_ABOUT THIS EXERCISE:_ Look below for the line that contains "[00:03:40.02 to 00:03:40.92]", then copy it and each following line exactly, through and including the line that contains "Transcript: and then".

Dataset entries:
-=-=-

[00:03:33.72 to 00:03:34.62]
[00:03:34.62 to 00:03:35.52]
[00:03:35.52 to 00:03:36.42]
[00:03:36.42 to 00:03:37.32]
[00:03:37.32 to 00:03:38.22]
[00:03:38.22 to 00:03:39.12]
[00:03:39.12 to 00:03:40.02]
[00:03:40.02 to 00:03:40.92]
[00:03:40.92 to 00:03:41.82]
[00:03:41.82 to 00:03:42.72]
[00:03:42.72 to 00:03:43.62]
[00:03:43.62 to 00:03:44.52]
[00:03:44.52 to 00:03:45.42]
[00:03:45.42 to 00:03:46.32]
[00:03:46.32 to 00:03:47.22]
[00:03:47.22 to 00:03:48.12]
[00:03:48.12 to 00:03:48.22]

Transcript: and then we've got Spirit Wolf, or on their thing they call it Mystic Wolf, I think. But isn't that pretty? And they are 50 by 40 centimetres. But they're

-=-=-

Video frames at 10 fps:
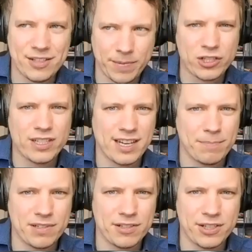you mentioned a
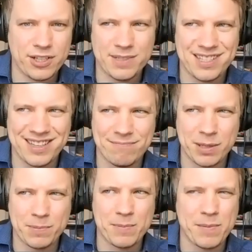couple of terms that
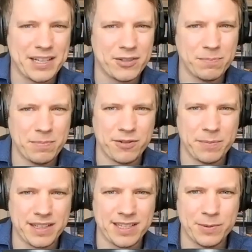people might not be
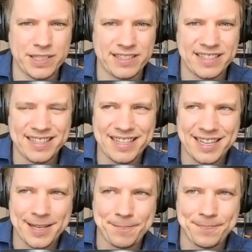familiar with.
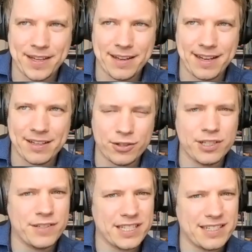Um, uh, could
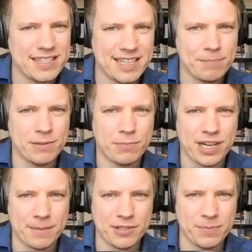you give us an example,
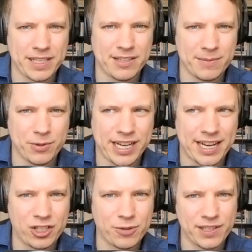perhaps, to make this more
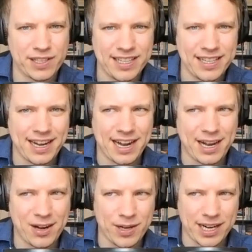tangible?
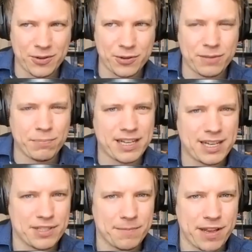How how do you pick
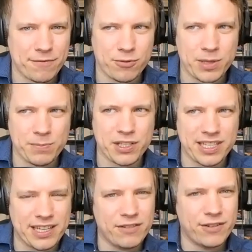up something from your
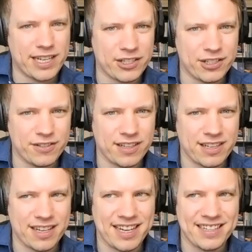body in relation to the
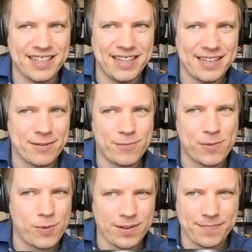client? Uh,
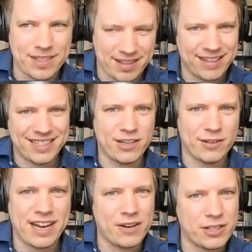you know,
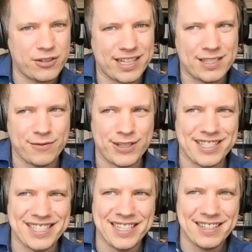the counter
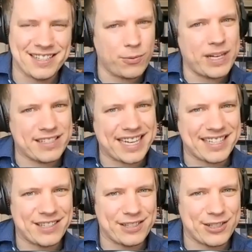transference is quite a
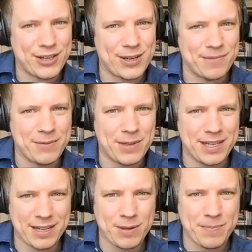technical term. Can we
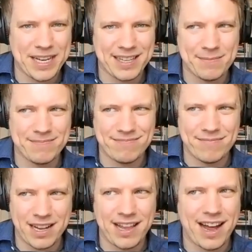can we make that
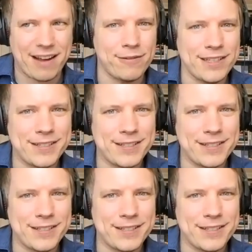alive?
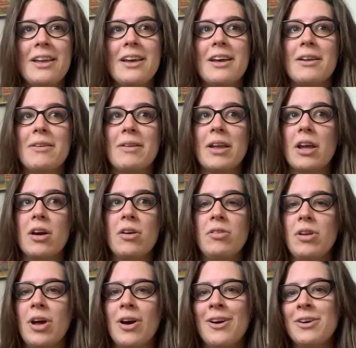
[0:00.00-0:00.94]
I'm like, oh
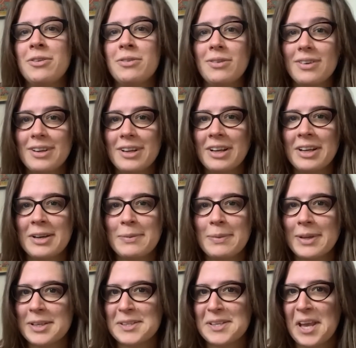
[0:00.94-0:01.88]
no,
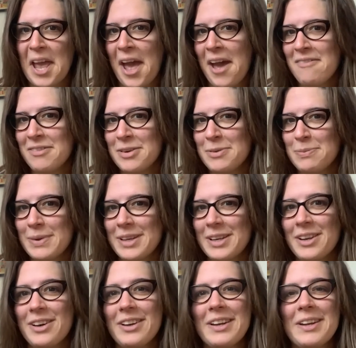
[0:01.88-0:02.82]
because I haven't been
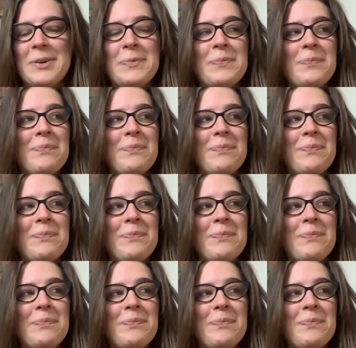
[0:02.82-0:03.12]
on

-=-=-

_SOLUTION BELOW:_
[00:03:40.02 to 00:03:40.92]
[00:03:40.92 to 00:03:41.82]
[00:03:41.82 to 00:03:42.72]
[00:03:42.72 to 00:03:43.62]
[00:03:43.62 to 00:03:44.52]
[00:03:44.52 to 00:03:45.42]
[00:03:45.42 to 00:03:46.32]
[00:03:46.32 to 00:03:47.22]
[00:03:47.22 to 00:03:48.12]
[00:03:48.12 to 00:03:48.22]

Transcript: and then we've got Spirit Wolf, or on their thing they call it Mystic Wolf, I think. But isn't that pretty? And they are 50 by 40 centimetres. But they're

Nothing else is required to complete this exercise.